The Big Bang marks the origin of our universe. It's more than just an explosion; it's the point where time and space began. Everything we see today—galaxies, stars, and even the atoms that make up our bodies—can trace their existence back to this singular event.

• At the instant of the Big Bang, the universe was extremely hot and dense.
• Light, in the form of visible wavelengths, did not exist immediately.
• The universe was initially filled with a plasma of ions and electrons.

In this plasma state, light couldn't travel freely, as it was constantly scattered by free electrons.

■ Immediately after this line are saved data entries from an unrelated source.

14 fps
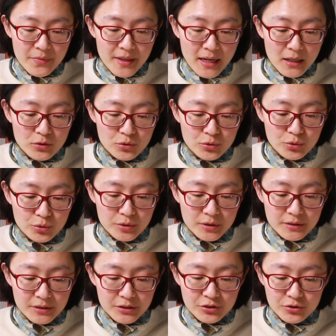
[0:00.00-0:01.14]
that rude
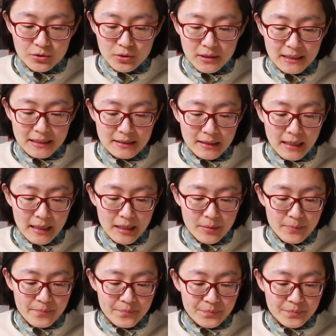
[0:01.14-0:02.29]
destroying
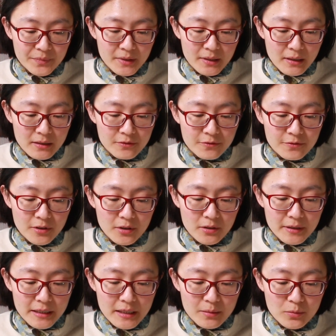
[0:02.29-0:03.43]
time, and follow
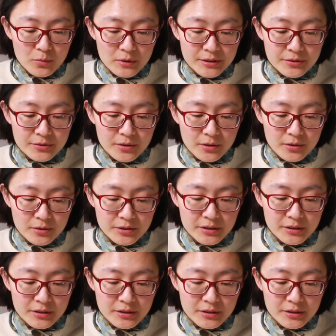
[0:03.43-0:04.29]
him with sorrow's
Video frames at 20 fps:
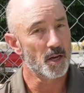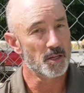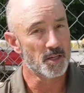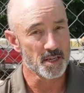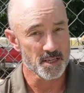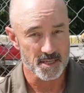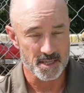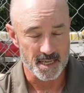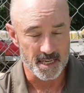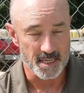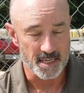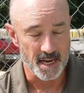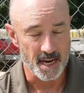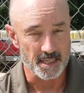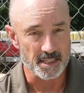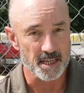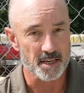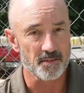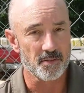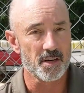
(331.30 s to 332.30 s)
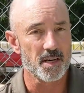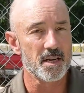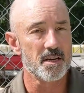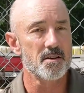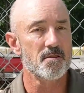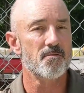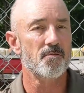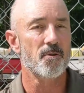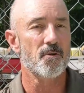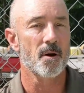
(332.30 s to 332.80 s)
disease
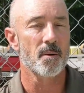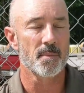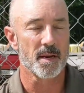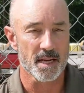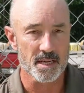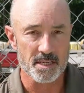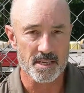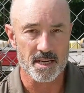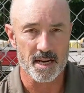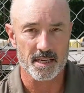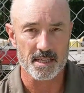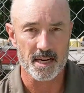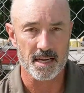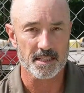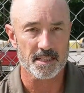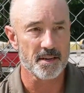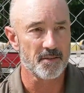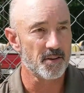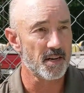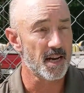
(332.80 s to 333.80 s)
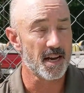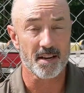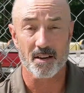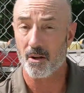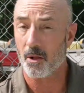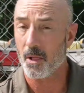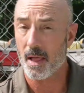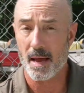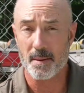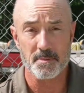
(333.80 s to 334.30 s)
activity, from insect activity, and
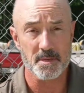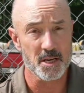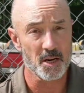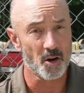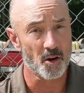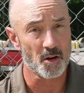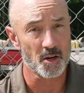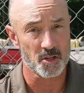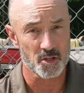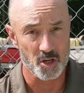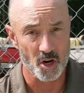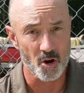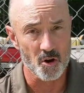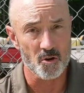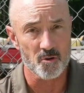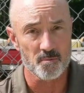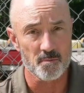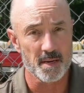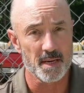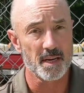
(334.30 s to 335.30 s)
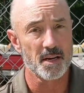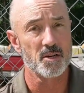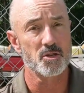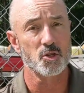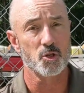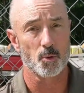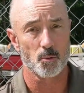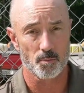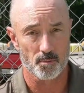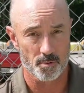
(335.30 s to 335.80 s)
collapsing on its own
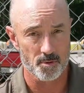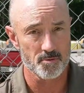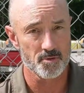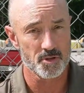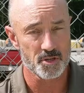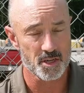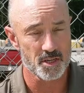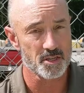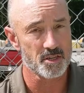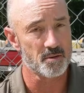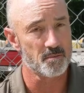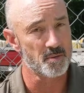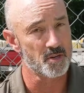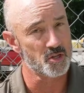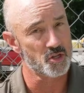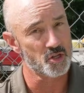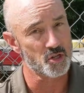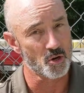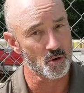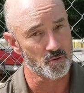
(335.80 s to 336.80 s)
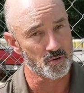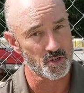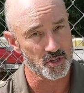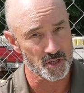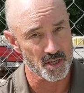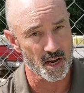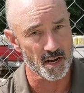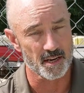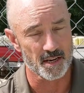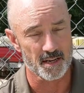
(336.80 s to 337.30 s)
because the root system is so
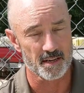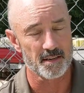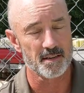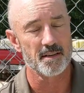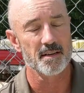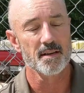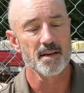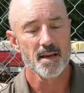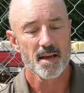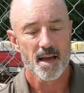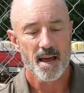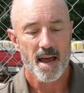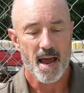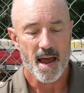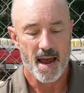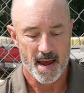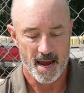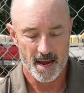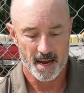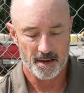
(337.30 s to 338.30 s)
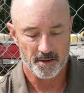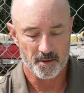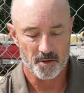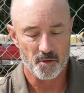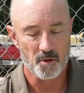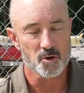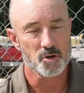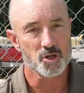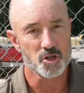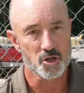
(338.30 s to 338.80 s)
stunted and
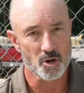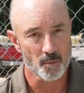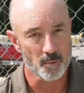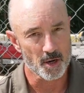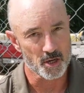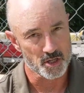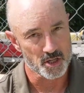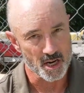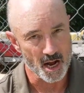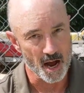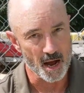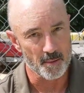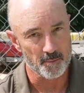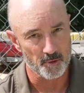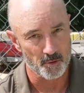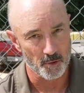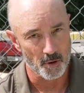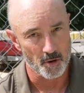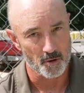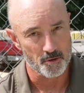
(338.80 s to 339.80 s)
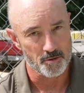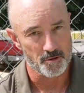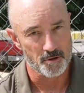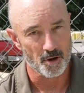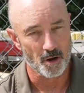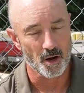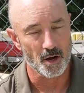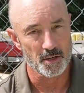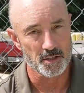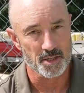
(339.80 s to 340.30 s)
there's so much top growth
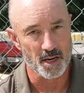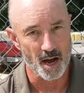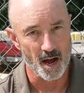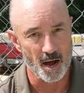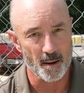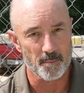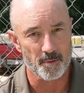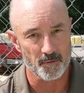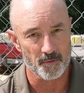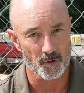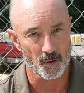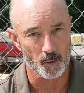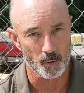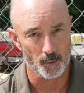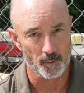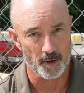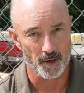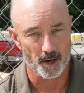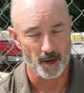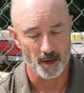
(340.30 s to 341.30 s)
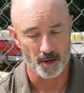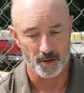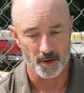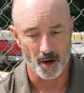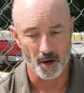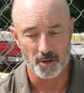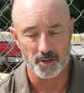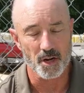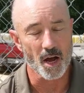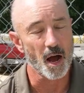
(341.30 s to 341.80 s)
on top of
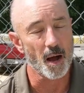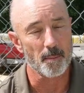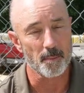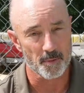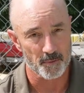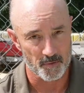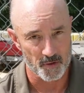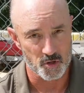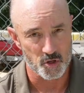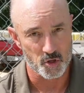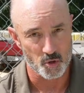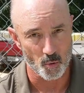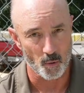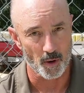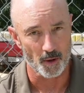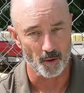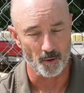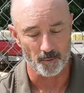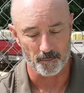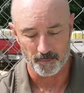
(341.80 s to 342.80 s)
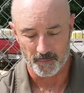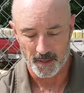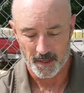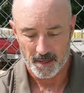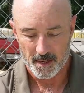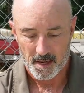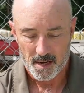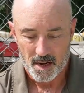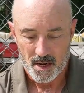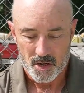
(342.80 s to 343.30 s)
the soil.
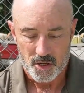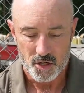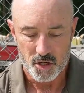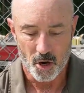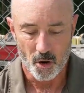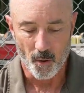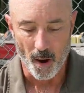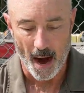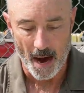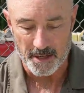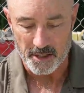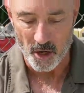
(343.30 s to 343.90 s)
So I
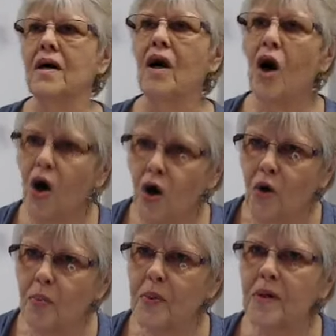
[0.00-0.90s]

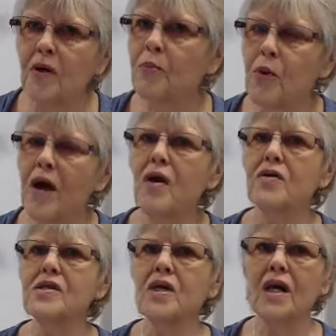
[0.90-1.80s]
Hope or
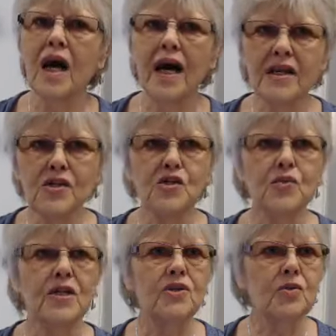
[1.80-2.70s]
prayer is a kite
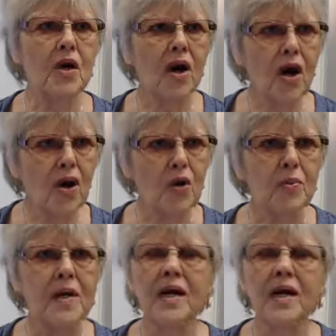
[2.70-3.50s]
string to our hope.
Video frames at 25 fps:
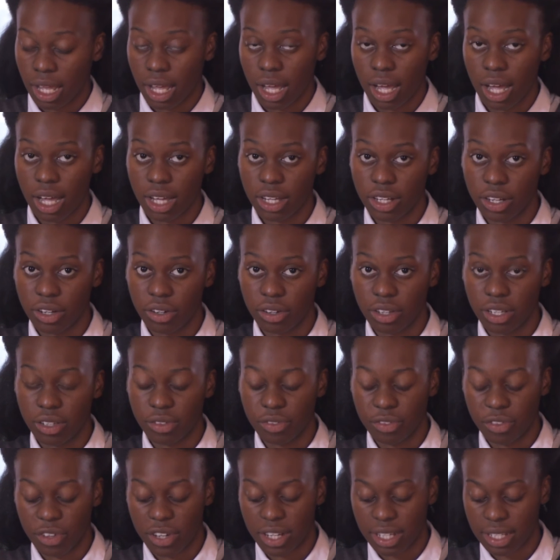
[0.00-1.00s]
Hungary,
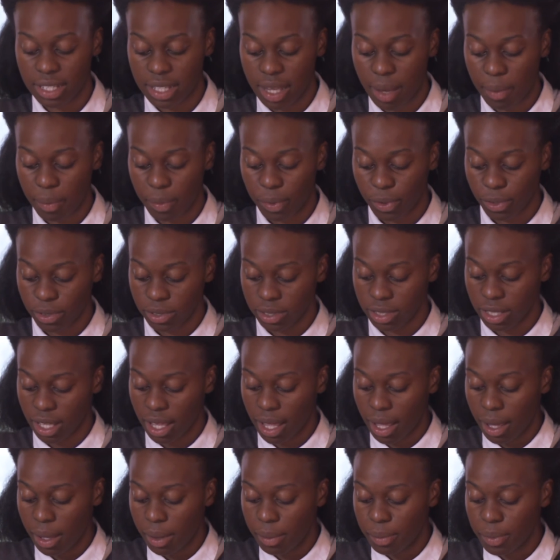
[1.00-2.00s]
for example,
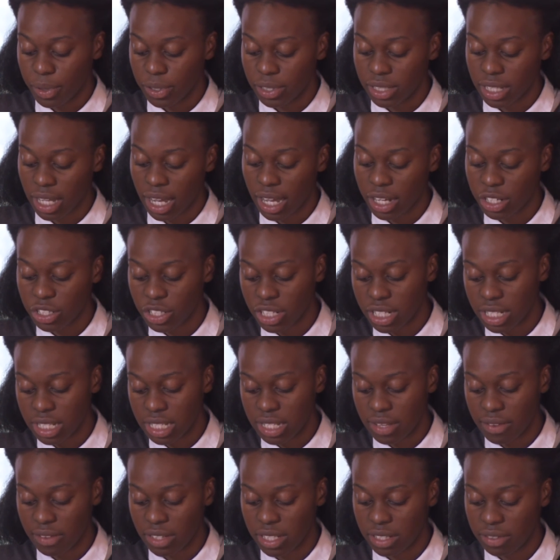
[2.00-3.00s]
built a
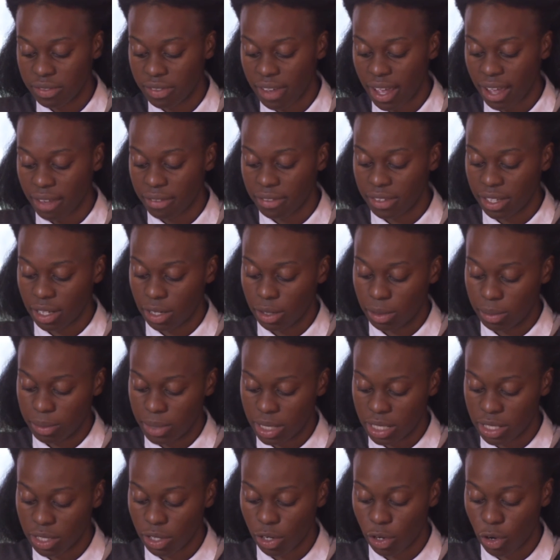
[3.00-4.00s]
175
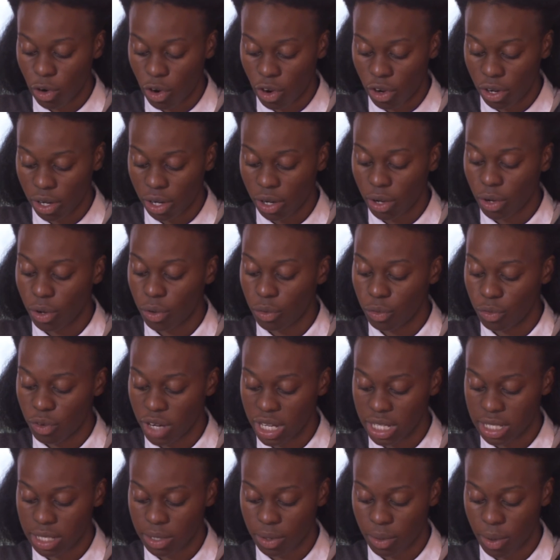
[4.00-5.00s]
kilometer long
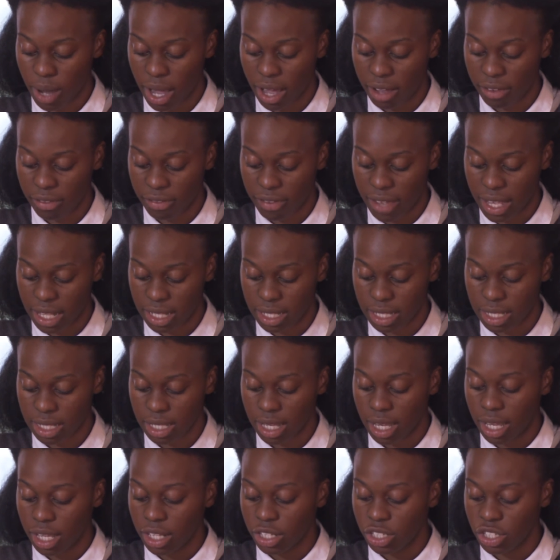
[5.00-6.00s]
razor wire fence
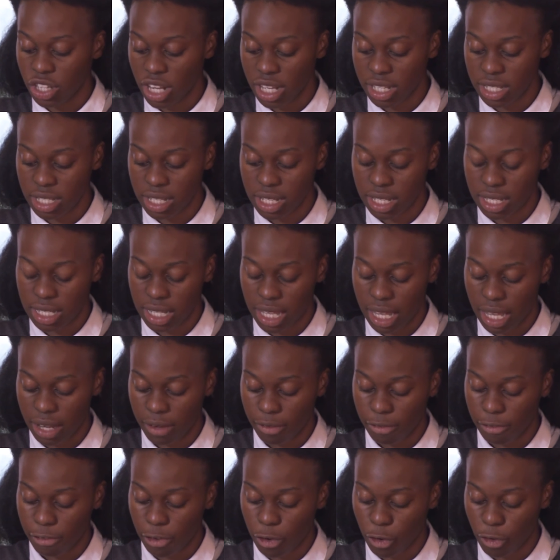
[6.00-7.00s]
just as the
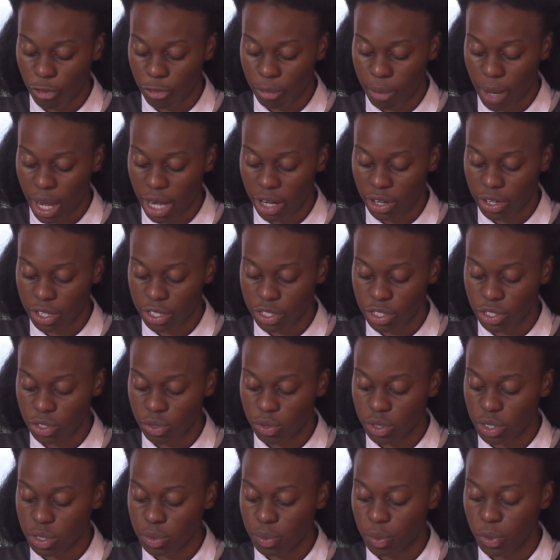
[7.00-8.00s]
inflow of migrants
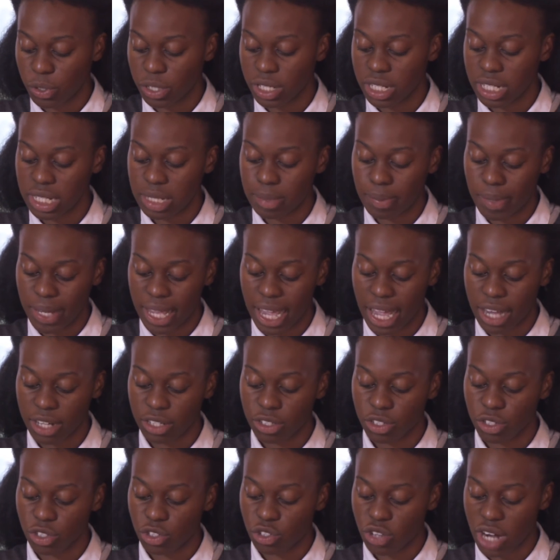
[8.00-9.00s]
through its borders began
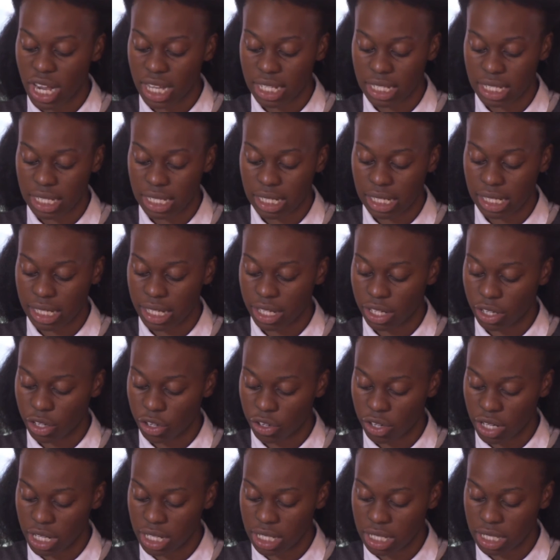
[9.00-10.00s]
to drastically
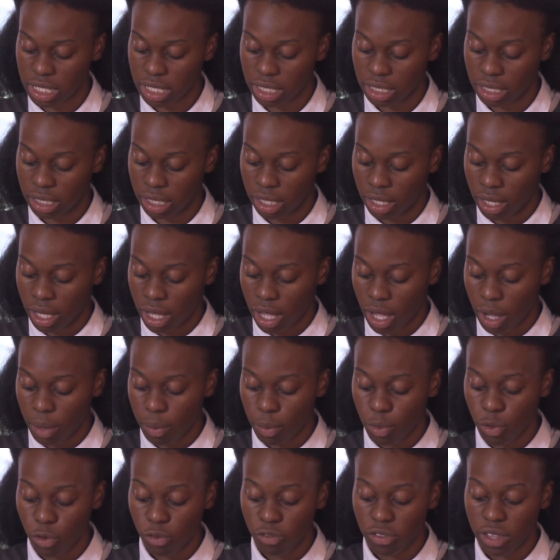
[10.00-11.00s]
increase, a
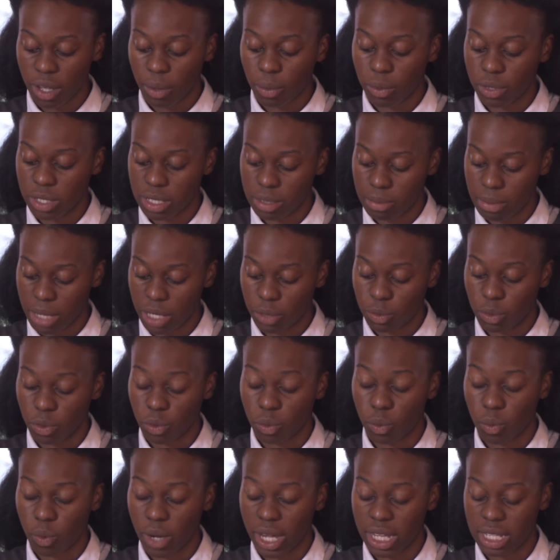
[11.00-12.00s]
move that was met
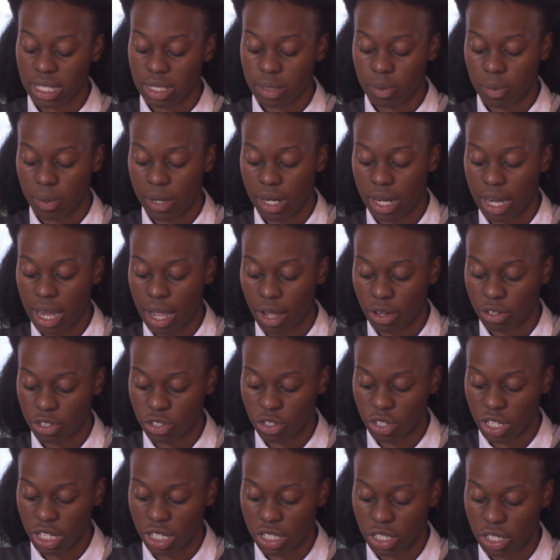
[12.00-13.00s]
with widespread
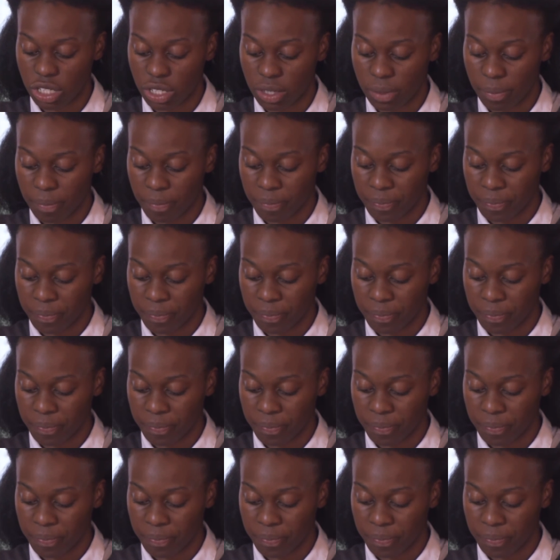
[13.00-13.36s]
outrage.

The Cosmic Microwave Background (CMB) is a remnant from the early universe, a snapshot of the time when the universe cooled down enough for protons and electrons to form neutral hydrogen atoms. This happened approximately 380,000 years after the Big Bang. At this point, the universe ceased to be opaque to light.

• The CMB is a key piece of evidence for the Big Bang theory.
• It's not visible to the naked eye, as it exists in microwave radiation rather than visible light.
• The CMB offers a glimpse into the universe's conditions at that time.

The formation of the CMB signifies the point when photons could travel unimpeded, eventually becoming the microwaves we detect today.

The universe, following the CMB formation, entered an era known as the Dark Ages. This period is characterized by a lack of visible light because stars had not yet formed.

• The Dark Ages lasted until gravity pulled together enough matter for the first stars and galaxies to ignite.
• The universe was primarily composed of neutral hydrogen making it dark at visible wavelengths.
• Visible light began to permeate as the first stars turned on, marking the end of the Dark Ages.

During the Dark Ages, the universe was vast and dark, setting the stage for future cosmic structures.

Visible light astronomy involves viewing objects in the universe using the spectrum of light detectable by our eyes. It's how we traditionally view the cosmos without specialized instruments.

• Visible light allows us to observe stars, planets, and galaxies directly.
• The end of the Dark Ages is a pivotal moment for visible light astronomy, as the universe's first stars began emitting light.
• Advancements in telescopes and technology have enhanced our ability to explore this spectrum.

This field of astronomy provides insight into the formation and evolution of the universe, relying on the light that could finally travel freely across cosmic distances once the Dark Ages concluded.